(2) La orilla cosmopolita



En la zona donde vivíamos la humedad se condensaba extraordinariamente. No obstante, la temperatura fluctuaba a lo largo del día y la gente procuraba entregarse más a la calle tras la caída del sol. Naturalmente, los que podían. Funcionarios de cierto rango, letrados, comerciantes en tránsito, usureros, traficantes de obras de arte, agentes de las embajadas extranjeras. El litoral de nuestro río fantaseaba con el cosmopolitismo que generaba la reunión de toda aquella pléyade que vivía bien o, mejor dicho, que aparentaba vivir bien. No se trataba de la gente ostentosa, sino de la arribista, de los buscavidas, de la clientela del gobierno, incluso de los ociosos que se ofrecían para cualquier cosa al mejor postor, y cuya actividad les permitía una disposición del tiempo y un alarde de costumbres que a otros les estaba vedado.

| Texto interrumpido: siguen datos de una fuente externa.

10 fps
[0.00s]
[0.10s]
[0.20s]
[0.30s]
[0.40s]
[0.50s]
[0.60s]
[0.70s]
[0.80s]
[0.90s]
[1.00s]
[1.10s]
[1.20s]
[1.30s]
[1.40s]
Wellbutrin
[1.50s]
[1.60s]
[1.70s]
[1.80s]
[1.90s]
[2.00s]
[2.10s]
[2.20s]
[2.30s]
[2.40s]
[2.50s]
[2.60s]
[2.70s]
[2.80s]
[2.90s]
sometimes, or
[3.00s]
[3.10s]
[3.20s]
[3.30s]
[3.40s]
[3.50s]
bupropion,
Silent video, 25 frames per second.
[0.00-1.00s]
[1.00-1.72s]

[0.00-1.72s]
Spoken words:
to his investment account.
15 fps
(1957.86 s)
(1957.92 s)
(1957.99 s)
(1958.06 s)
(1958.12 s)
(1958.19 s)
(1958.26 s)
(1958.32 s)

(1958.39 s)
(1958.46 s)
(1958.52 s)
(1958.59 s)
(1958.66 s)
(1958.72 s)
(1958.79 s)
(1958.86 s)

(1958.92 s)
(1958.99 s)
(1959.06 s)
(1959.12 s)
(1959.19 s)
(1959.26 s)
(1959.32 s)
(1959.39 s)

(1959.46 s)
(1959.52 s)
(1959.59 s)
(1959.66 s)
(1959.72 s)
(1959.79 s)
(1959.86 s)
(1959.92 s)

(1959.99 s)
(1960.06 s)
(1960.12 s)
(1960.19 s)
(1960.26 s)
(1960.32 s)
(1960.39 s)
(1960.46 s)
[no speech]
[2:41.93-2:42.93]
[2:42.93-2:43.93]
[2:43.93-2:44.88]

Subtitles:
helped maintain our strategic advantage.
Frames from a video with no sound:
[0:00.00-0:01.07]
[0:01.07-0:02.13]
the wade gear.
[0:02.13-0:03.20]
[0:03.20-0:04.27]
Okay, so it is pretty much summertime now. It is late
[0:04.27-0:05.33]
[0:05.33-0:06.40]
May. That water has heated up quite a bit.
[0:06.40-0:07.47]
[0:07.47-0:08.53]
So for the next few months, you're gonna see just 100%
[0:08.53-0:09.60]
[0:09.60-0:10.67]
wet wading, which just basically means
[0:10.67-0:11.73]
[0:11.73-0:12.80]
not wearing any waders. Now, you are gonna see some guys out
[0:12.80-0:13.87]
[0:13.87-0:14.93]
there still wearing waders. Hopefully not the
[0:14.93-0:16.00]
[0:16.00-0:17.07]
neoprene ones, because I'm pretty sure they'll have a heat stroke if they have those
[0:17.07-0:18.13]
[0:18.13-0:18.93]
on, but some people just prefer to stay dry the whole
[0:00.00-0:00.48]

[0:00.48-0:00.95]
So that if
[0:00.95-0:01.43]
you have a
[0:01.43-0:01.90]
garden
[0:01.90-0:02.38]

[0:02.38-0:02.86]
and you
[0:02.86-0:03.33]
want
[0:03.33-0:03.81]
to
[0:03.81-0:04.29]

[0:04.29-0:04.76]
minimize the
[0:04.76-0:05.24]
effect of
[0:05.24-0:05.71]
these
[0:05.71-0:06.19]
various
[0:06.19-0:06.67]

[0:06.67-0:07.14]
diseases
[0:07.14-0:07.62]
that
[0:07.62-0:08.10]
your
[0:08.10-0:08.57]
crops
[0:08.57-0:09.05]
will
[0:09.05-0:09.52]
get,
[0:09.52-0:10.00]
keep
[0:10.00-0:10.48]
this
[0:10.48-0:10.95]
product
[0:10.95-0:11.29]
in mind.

De la misma manera que las aguas del río se deslizaban silenciosas pero avasalladoras buscando el sur, todo aquel encuentro de intereses, lenguas y objetivos más o menos velados confluía en un griterío moderado, en una exhibición de aproximaciones y fraternidades gozosas por imitar los comportamientos occidentales. No importaba que sus conveniencias estuvieran enfrentadas; aquel espacio nocturno de expansión jugaba el doble papel de recreo y de negocio cerrado, de tanteo y de transmisión de informaciones, de contactos y de decisiones avanzadas. Unos y otros se escuchaban y criticaban las mismas actitudes que habitualmente respaldaban. A veces parecía el mundo al revés. Qué había de debate sincero o de condescendencia en orden a una finalidad superior nunca lo supe. Mis ojos de niño detectaban pero no traducían.